Travel Thursday: How To Get Coffee In Vienna

If you find yourself in Vienna, you have to check out the coffee culture. Here are a few tips for where to go, what to drink, and how to order and enjoy your Kaffeehaus experience.

1) Find a Coffee Shop (Kaffeehaus)

If you want to feel like a local: Café Hawelka

cafe hawelka
This cozy, smoke-filled coffeehouse tucked away in an alley is a well-known gathering place for writers and artists. Run by Hawelkas since 1939, this café offers a unique, friendly atmosphere.
Dorotheergasse 6
1010 Vienna, Austria

If you want some cake: Café Demel

cafe demel
Less of a typical kaffeehaus, but the sweets are to die for. You can also watch the pastry chefs at work through the glass window displays.

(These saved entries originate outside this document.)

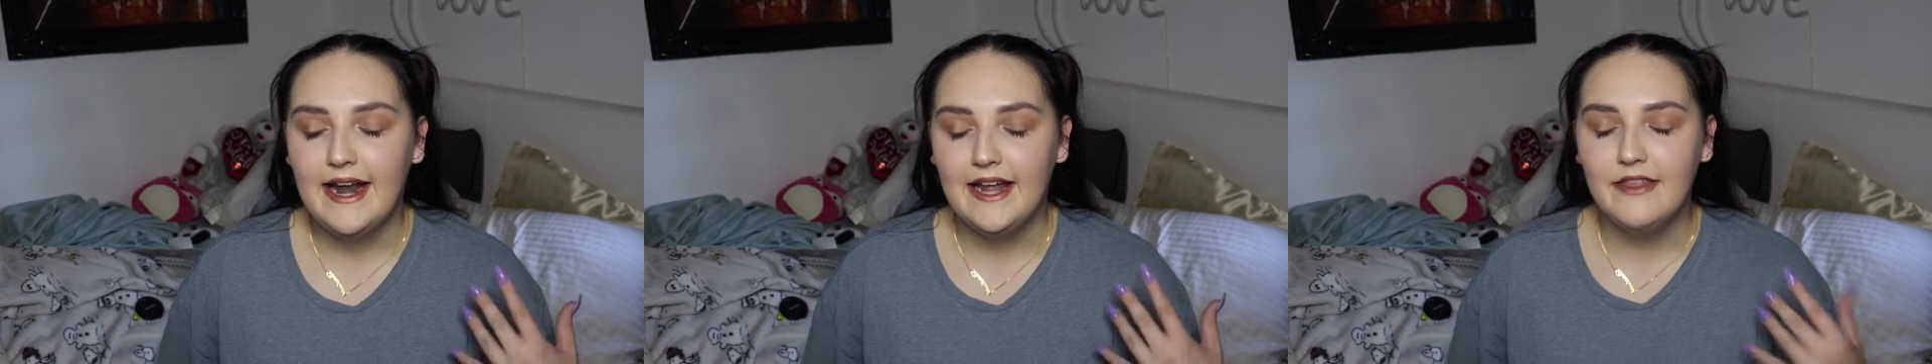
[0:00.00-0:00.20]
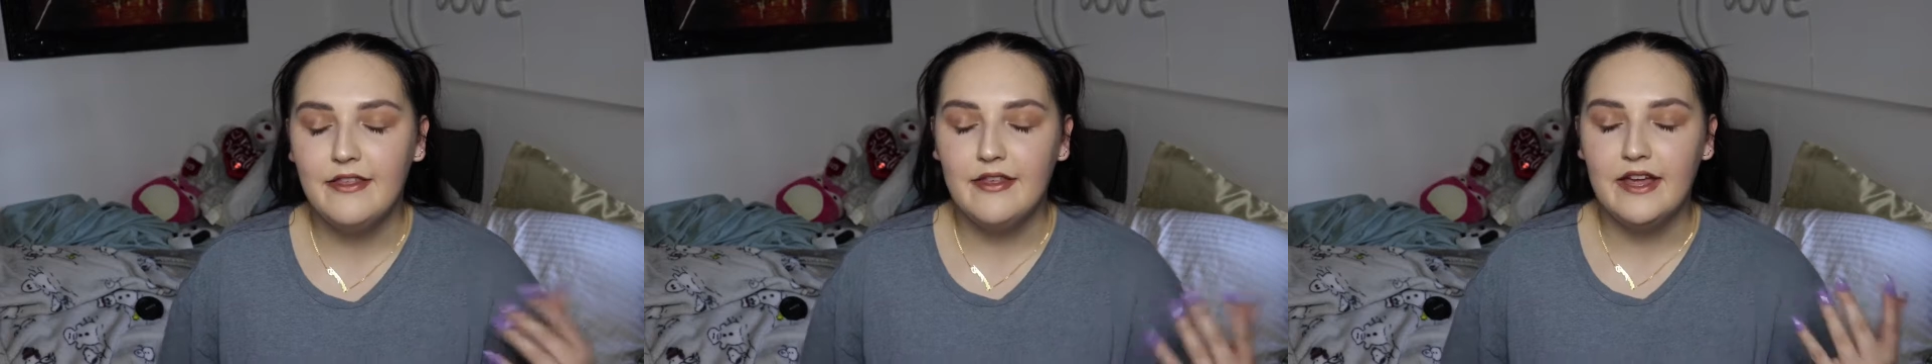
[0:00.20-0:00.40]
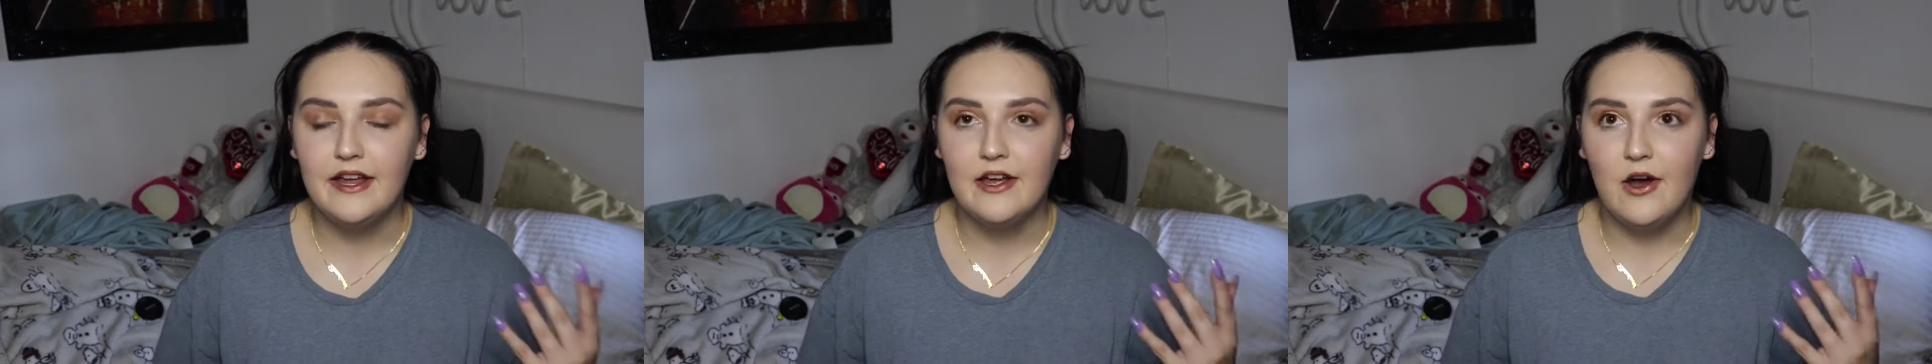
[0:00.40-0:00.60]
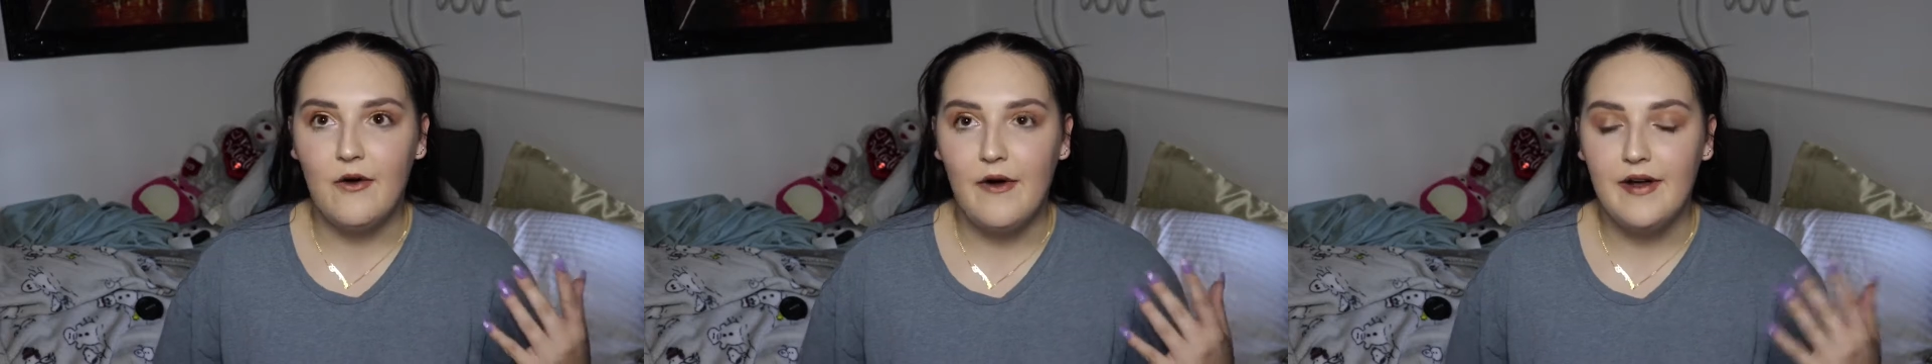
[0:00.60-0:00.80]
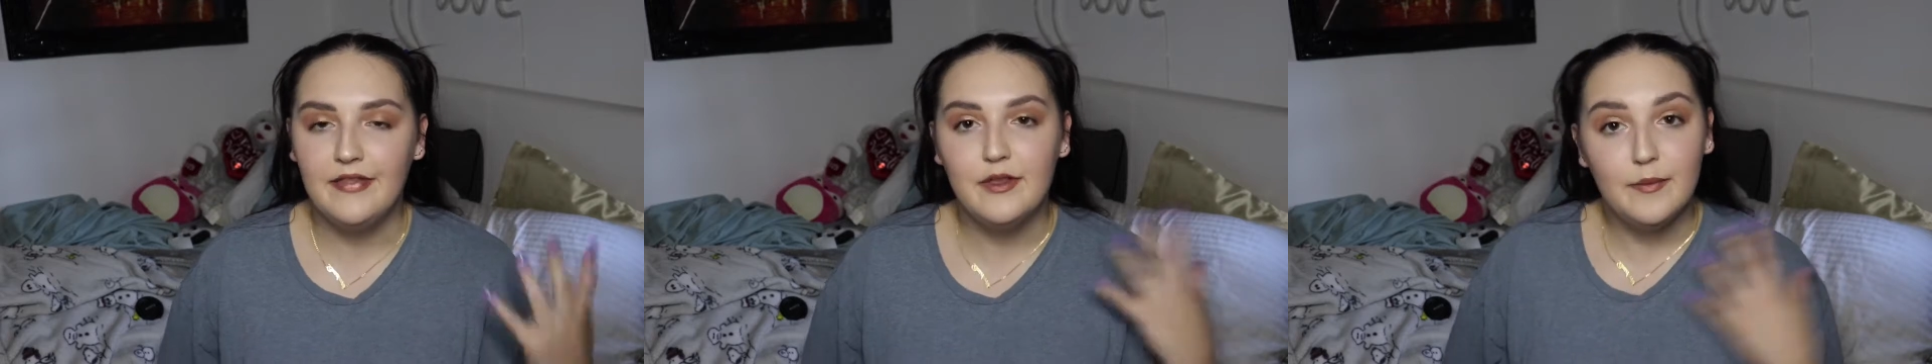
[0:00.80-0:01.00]
I think
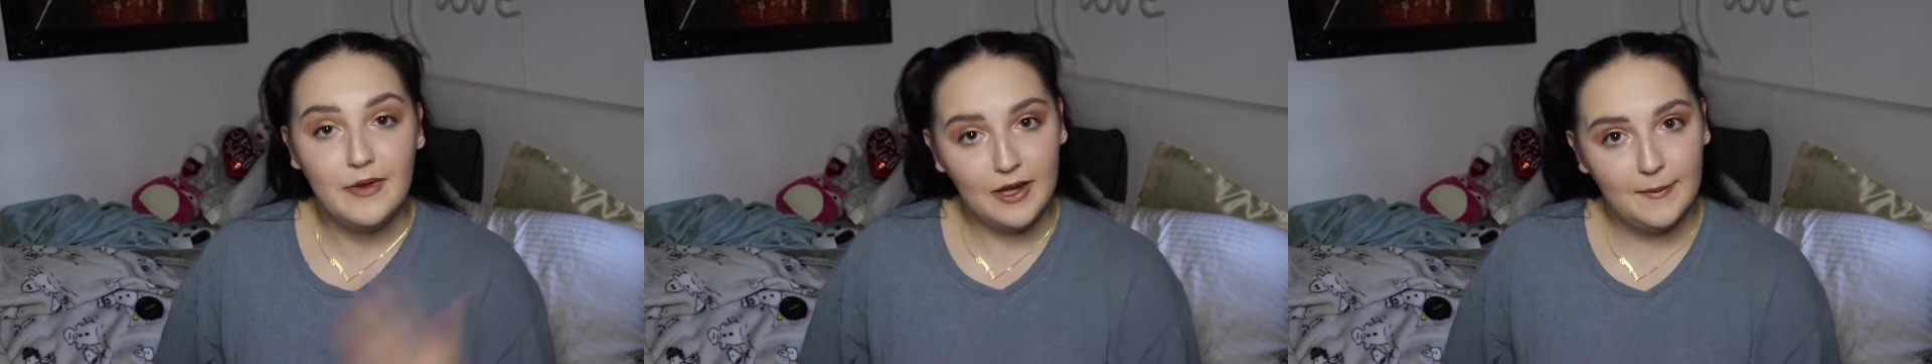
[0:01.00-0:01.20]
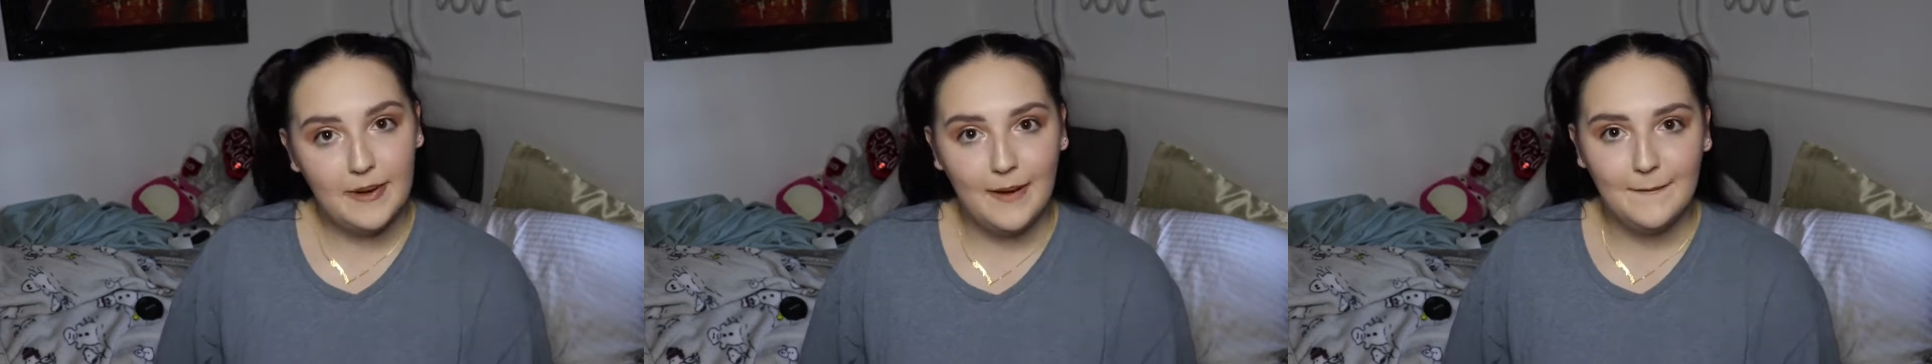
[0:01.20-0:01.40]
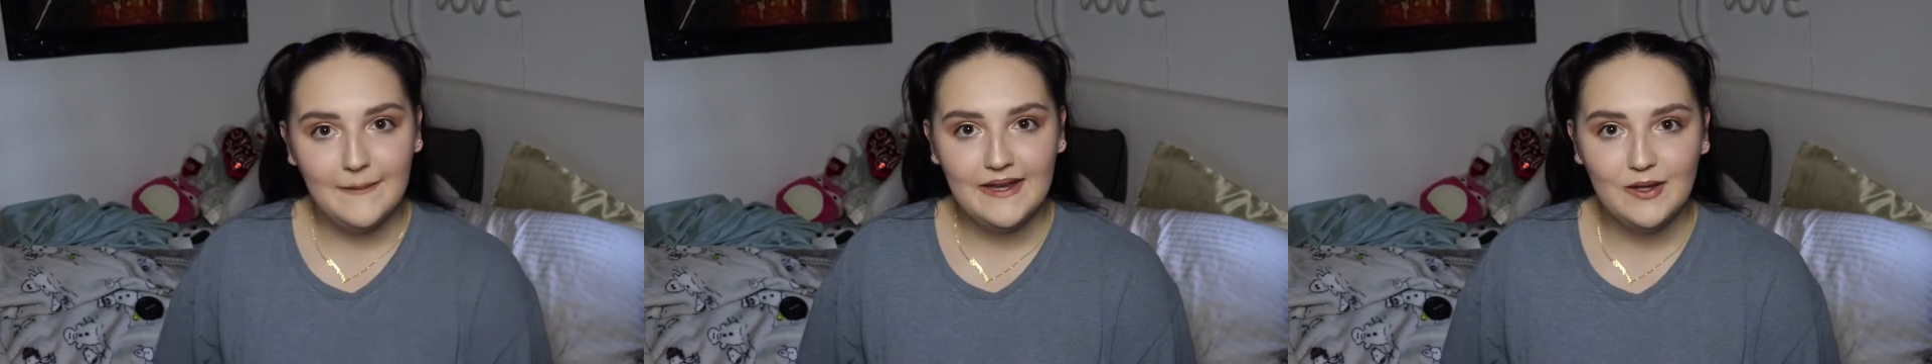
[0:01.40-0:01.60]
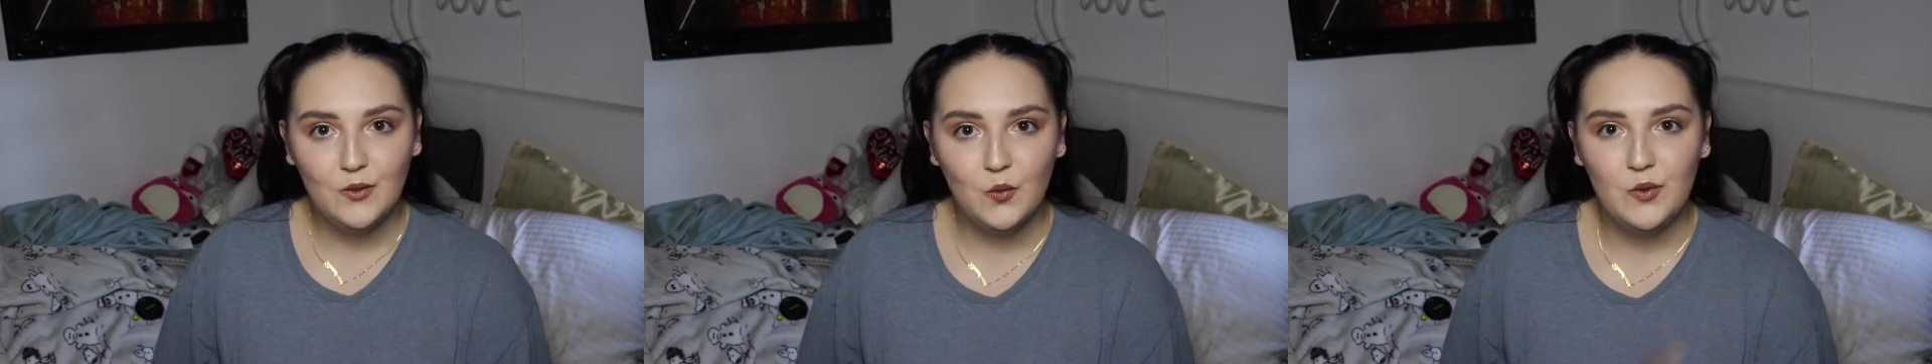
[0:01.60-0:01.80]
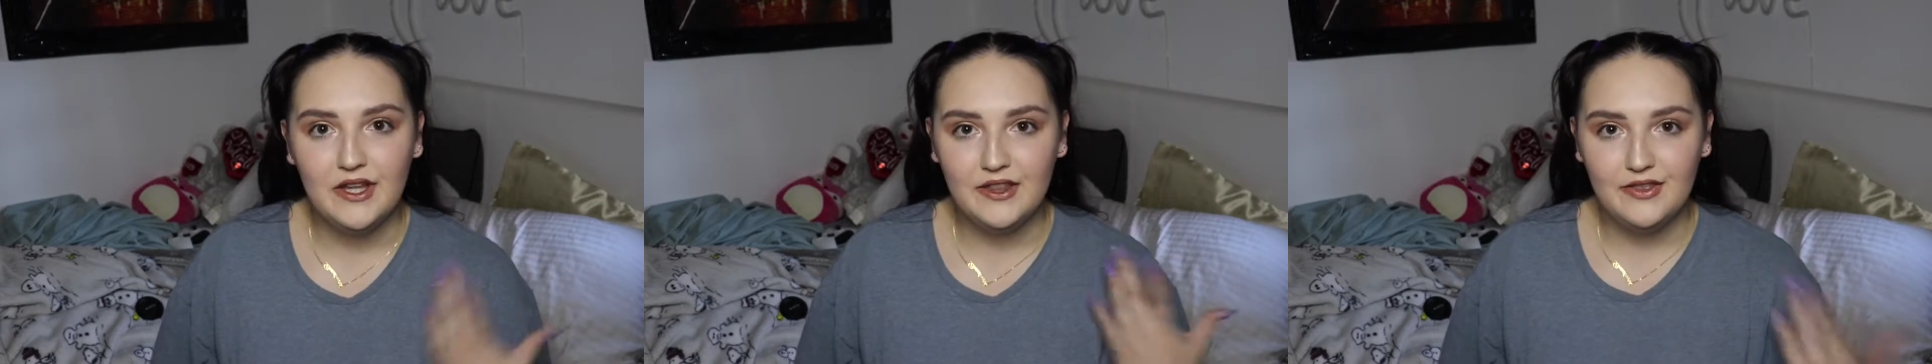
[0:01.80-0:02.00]
on the big
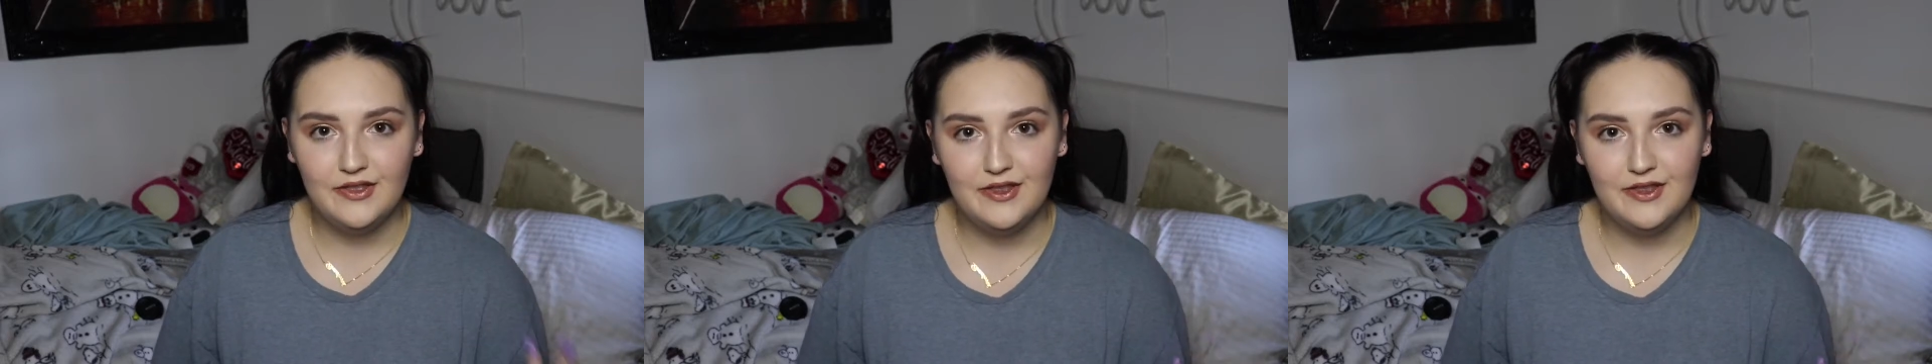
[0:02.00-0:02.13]
pumpkin with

Here you can get their signature Demeltorte, or, the Viennese favorite Sachertorte. Café Demel is in a battle with Café Sacher over the owner of the original recipe.
Kohlmarkt 14
1010 Vienna, Austria

If you want some piano music: Café Central

cafe central
Vaulted ceilings and chandeliers make for a pretty idyllic Viennese café. There is often a pianist performing for patrons in the evening.
Herrengasse 14
1010 Vienna, Austria

If you want to channel Freud: Café Landtmann

Cafe Landtmann
This café, which was frequented by famous figures such as Freud and Trotsky, still hosts the elite.
Altmannsdorfer Strasse 158
1230 Vienna, Austria

If you want a cozy atmosphere: Kleines Café

kleines cafe
Movie buffs may recognize the green walls and outdoor seating from the 1995 film Before Sunrise with Ethan Hawke and Julie Delpy. Hidden in a quarter in the middle of the city, it’s a great place to hide from the bustling city in plain sight.
Franziskanerplatz 3
1010 Vienna, Austria
If none of these strike your fancy, pick one from this list.

2) Pick a Drink

Brauner: coffee with milk (small [kleiner] or large [grosser])
Melange: a blend of coffee and hot milk
Mokka: strong black coffee
Schwarzer: black coffee (small or large)
Kaffeinfreier Kaffee: decaffeinated coffee
Einspänner: Strong, black coffee typically served in a high glass with a dash of whipped cream.

3) Learn Some German

gruss gott
Ich moechte eine [insert coffee drink], bitte
(ikh MERKH-tuh igh-nuh [ ], BEE-tuh)
This literally means “I would like a [blank] please” (click above for pronunciation). To be more casual, you can drop the “ich moechte,” and go straight to your order. However, make sure never to just order a “kaffee.” The server will expect a more specific choice.
If you’re in the mood for something sweet, note that the Viennese do not usually say the German word “sahne” for whipped cream, but instead say “schlagobers” (shlahg-OBuhs).

4) Grab a Newspaper and Chill

It’s not about the to-go cup. The time you spend at a coffeehouse is just as important as the coffee you consume. In UNESCO’s list of Intangible Cultural Heritage icons, they describe Viennese coffeehouses as places “where time and space are consumed, but only the coffee is found on the bill.”